Una tarde en la que estaba en casa el entrañable José Luis González de León, uno de los miembros de Nuevo Cine y gran amigo de mi padre, vimos con gran sorpresa elevarse al cielo, desde el cercano Junior Club, un objeto redondo y brillante. Fue un momento mágico para mi madre. Pero ni el chasco de saber que vivíamos en el curioso país donde de vez en cuando fluían al cielo unos objetos llamados globos de Cantoya acabó con su fe inalienable en las cosas del Universo, que de alguna manera nos transmitía: cuando me contaron que mi abuela paterna –quien era, por su parte, comunista y espiritista– había dado cobijo en su vecino departamento a un grupo de menonitas, lo primero que pensé fue que eran un tipo de extraterrestres.
Más tarde, luego de que todos partimos de su casa como satélites espaciales, mamá cada tanto nos llamaba para contarnos que habían descubierto tal o cual cosa en Mercurio, Venus, Saturno o Marte, ya fueran gases misteriosos, partículas prometedoras o gotas de agua pretéritas, para seguir con la frase: “¿Te imaginas?” y añadir algo que acercara el espacio lejano a nuestras vidas.
Cuando comenzaron a correr las historias sobre el OVNI que había caído cerca de la base militar de Rockwell en Estados Unidos en 1947 y los cadáveres marcianos celosamente ocultados por la NASA, mamá, por supuesto, no quedó al margen: noche tras noche llamaba para insistir, con las pruebas en la mano –que incluían, por supuesto, los reportajes del inefable Jaime Maussan–, en la existencia de aquellos marcianos secuestrados por los representantes del capitalismo voraz.
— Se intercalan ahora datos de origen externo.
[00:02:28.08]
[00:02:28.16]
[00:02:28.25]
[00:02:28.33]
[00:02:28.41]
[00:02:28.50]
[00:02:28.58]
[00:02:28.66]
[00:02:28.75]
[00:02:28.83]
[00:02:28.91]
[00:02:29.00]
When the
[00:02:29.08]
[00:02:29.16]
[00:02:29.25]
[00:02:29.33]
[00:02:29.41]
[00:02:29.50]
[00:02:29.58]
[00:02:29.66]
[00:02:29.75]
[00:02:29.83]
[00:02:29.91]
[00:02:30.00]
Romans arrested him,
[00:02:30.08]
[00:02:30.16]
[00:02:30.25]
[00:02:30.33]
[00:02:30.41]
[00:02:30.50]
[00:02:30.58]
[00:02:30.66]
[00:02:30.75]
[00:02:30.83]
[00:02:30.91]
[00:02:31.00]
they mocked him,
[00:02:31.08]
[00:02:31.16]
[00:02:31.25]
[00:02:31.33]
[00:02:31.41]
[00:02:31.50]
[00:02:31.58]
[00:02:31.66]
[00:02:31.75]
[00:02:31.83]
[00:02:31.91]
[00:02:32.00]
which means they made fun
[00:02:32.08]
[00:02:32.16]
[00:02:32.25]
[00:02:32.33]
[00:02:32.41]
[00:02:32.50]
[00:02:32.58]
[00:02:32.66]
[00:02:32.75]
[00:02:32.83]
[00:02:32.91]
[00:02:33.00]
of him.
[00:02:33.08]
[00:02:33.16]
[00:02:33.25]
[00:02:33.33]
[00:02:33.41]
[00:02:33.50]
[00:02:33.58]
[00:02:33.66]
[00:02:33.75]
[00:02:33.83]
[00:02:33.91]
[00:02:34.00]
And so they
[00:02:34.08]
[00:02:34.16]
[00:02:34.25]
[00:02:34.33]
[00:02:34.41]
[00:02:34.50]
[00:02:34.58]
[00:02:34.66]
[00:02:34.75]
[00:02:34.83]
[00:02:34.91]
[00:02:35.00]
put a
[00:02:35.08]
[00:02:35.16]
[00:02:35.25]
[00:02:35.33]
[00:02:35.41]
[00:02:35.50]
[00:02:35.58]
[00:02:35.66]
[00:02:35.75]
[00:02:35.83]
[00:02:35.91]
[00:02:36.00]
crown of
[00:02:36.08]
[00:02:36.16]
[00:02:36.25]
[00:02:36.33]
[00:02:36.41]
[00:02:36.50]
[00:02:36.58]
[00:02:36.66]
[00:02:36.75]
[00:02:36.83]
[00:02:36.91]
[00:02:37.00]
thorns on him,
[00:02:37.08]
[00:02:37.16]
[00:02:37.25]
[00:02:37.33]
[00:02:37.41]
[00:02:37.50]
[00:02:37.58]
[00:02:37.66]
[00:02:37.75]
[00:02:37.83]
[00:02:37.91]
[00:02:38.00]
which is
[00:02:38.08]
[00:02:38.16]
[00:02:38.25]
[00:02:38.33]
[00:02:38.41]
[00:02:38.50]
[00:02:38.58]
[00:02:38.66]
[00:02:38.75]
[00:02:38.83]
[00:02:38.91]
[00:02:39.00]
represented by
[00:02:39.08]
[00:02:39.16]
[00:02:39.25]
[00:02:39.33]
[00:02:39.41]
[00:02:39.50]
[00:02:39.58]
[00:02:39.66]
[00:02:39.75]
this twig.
Ahí está la foto, decía, tienen la cabeza más grande que nosotros porque son más inteligentes. Nosotros nos reíamos, le decíamos que eran patrañas, pero su fe en los marcianos era inamovible, al igual que su fe en los chinos, de la que nunca se apeó, ni con la matanza de Tian An Men, ni cuando aparecieron los reportajes del trabajo esclavo en China. De alguna manera, los marcianos eran parte de su creencia irrefutable en sociedades súper científicas e igualitarias, en la que mamá fue dogmática hasta la locura, tanto como era generosa y frugal. Tenía también un conocimiento vasto del idioma castellano que hacía de ella una correctora de estilo temible y mantenía vivas palabras muy antiguas, escuchadas en Ejea de los Caballeros, el pueblo aragonés donde nació.
Poco antes de morir en octubre del año pasado, cuando entró en la fase de delirio, mamá me declaró que estaba muy enojada conmigo porque no la había dejado subir al avión. Nunca sabré quién me hablaba en ese momento, qué parte de mi madre en qué parte de su vida, ni a qué avión quería subir desde su cama del hospital. En todo caso, agradecí aquel delirio que la alejó de la conciencia de la muerte. Ahora, cuando pienso en ella, miro las estrellas y deseo que haya partido, aunque fuera en su cabeza, a bordo de una nave espacial con el guapo y gatuno doctor Spock.